Julie did not disagree. Protocols for chest pain always involved an EKG. The twelve-lead setup, six on chest and four on the arms and legs, could be done in a few minutes, and computer algorithms gave interpretations immediately. Echocardiograms, by contrast, were not routine. White did not offer a twenty-four-hour echo service like some hospitals with cardiology fellowship programs staffed night and day.

“I’ll keep looking,” Jordan said. “There’s something to this, Dr. Devereux. Especially with those deleted records. It’s a pattern.”

“No, it’s a start. Look up Colchester’s file for me. Let’s compare his EKG with Tommy’s.”

“Hang on a second.”

Jordan’s second was more like a couple of minutes, in which time Julie inched her car forward maybe forty feet. She drummed her fingers restlessly on the steering wheel while waiting.

“Hey Doc, check this. That record is gone.”

Julie’s vision went white and cleared in time for her to hit the brakes before finding the bumper of the car in front.

“What do you mean gone?”

“As in, the record doesn’t exist in the EMR system anymore.”

One name came to Julie’s mind.

Dr. Coffey.

Coffey had made it clear Julie’s investigation was unwelcome, and now he was making sure it was impossible. Maybe Dr. Coffey had discovered something on his own to make him and the department look bad, or perhaps something that would make it hard to keep Colchester’s killer behind bars.
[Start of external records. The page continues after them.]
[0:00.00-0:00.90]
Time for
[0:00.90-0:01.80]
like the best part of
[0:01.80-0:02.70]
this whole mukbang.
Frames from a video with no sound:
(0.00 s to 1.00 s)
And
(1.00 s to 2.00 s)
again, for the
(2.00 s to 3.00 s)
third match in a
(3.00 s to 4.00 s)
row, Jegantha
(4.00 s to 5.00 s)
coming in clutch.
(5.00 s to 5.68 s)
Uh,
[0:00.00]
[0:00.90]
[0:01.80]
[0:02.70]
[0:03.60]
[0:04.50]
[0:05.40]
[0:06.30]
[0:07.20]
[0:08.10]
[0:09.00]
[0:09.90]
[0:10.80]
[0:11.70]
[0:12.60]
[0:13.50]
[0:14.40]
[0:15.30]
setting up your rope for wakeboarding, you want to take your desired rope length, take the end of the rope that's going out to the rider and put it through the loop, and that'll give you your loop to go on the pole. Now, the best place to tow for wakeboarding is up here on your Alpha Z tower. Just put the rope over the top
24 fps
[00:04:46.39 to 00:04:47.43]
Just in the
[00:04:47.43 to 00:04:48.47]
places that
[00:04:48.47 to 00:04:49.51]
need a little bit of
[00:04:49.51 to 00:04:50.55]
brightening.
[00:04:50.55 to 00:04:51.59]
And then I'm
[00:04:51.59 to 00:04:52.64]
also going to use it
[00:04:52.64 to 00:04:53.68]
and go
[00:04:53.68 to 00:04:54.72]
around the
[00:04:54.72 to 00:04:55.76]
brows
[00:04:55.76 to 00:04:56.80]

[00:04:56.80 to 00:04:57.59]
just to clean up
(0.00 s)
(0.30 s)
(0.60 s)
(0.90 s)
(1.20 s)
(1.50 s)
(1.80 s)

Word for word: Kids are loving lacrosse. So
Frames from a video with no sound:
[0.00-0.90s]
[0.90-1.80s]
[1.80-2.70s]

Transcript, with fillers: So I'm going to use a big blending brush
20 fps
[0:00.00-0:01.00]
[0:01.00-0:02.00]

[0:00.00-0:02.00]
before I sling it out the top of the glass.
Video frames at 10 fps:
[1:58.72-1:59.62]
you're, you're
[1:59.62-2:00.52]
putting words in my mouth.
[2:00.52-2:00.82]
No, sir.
A cold chill spread across the nape of Julie’s neck. Just how far was William Colchester’s reach?

Jordan checked the database and found Sam’s record was still in the system. But with Colchester’s EMR gone, Julie no longer had definitive evidence of two cases of takotsubo at White. What she had was smoke, but no fire.

“What are you thinking?” Jordan asked.

“I’m thinking I can’t get to Sherri Platt’s place soon enough.”